● Exercise details
Wherever a picture appears, skip it and retype the rest of the data exactly.

Records from a data collection

BEGIN

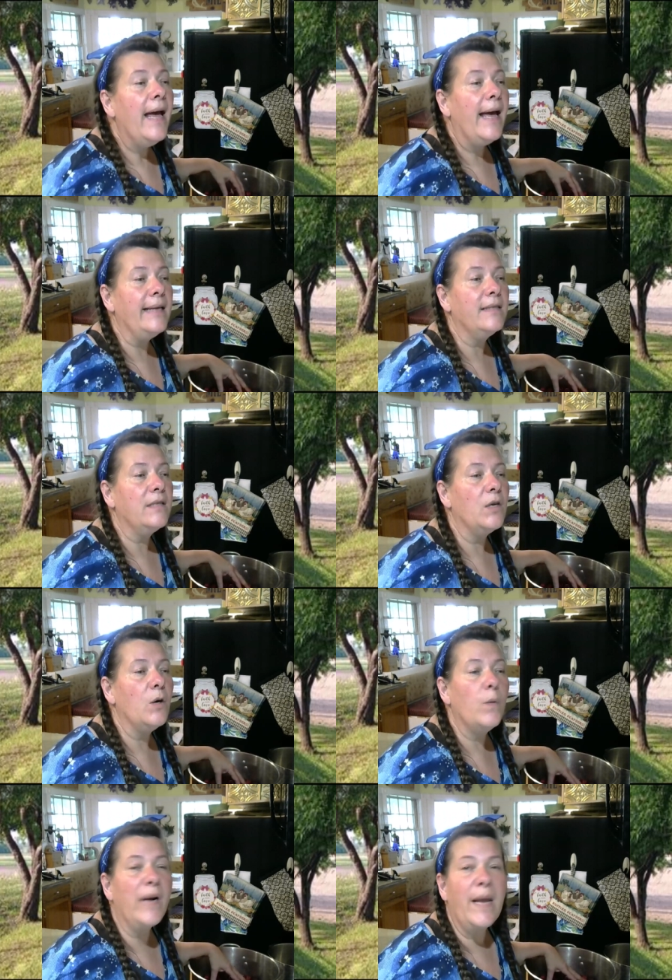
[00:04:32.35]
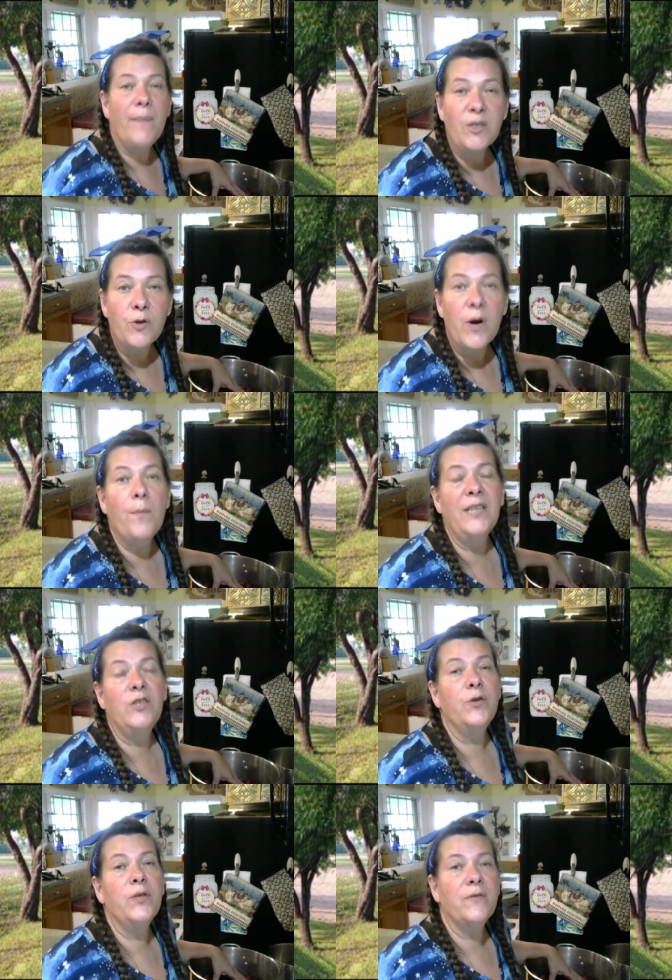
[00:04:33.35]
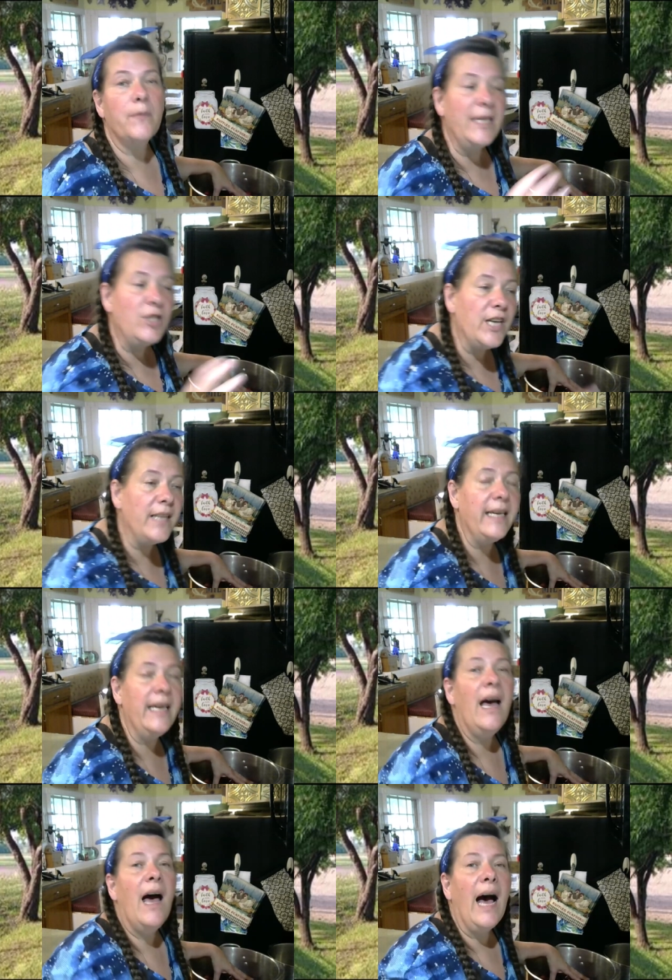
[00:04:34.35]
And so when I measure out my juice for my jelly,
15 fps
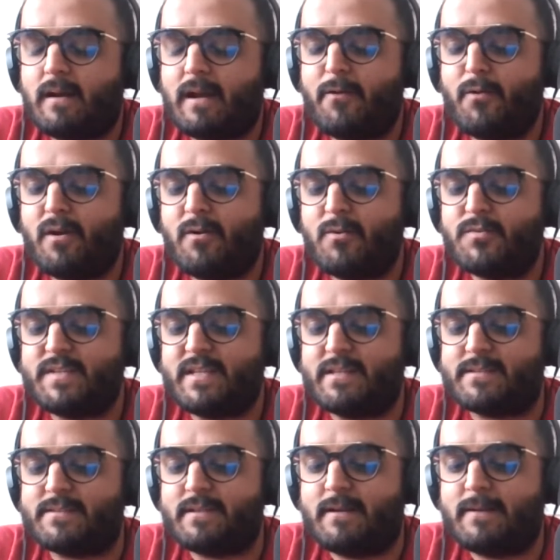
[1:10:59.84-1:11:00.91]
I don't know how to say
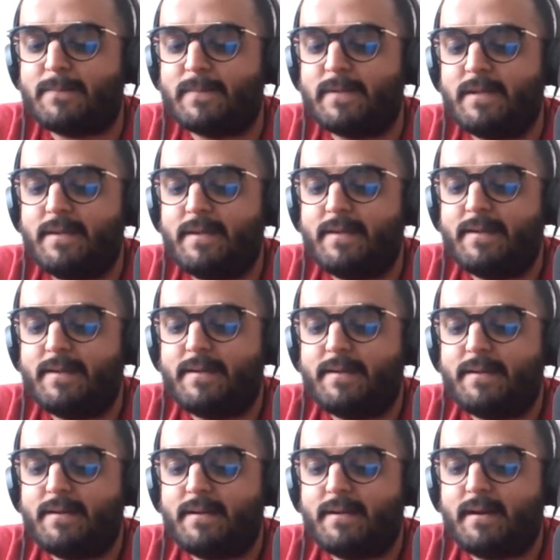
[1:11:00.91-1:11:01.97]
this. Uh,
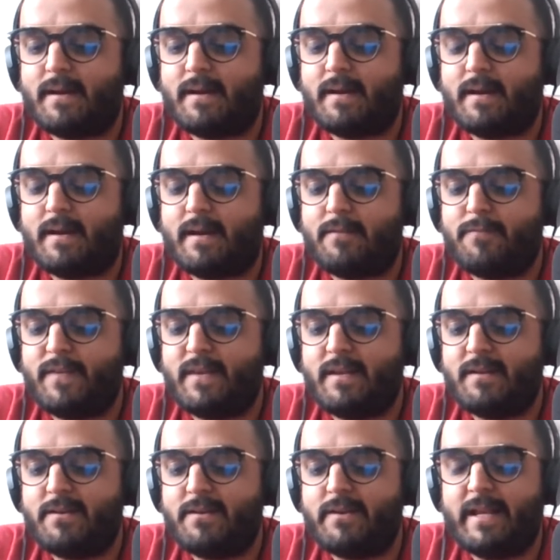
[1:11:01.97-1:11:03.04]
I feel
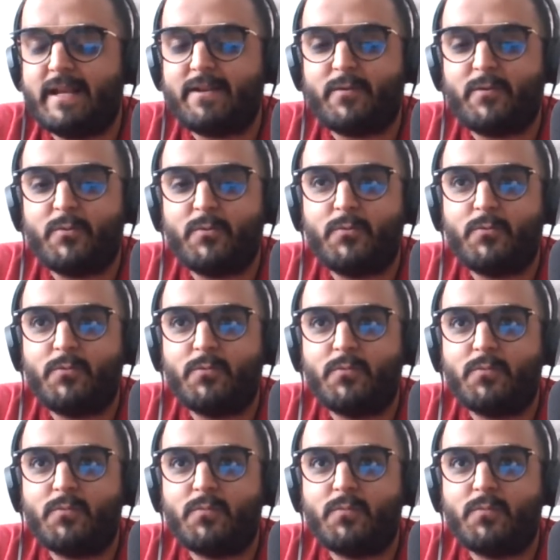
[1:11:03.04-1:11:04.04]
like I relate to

END

● Answer box
[00:04:32.35]
[00:04:33.35]
[00:04:34.35]
And so when I measure out my juice for my jelly,
15 fps
[1:10:59.84-1:11:00.91]
I don't know how to say
[1:11:00.91-1:11:01.97]
this. Uh,
[1:11:01.97-1:11:03.04]
I feel
[1:11:03.04-1:11:04.04]
like I relate to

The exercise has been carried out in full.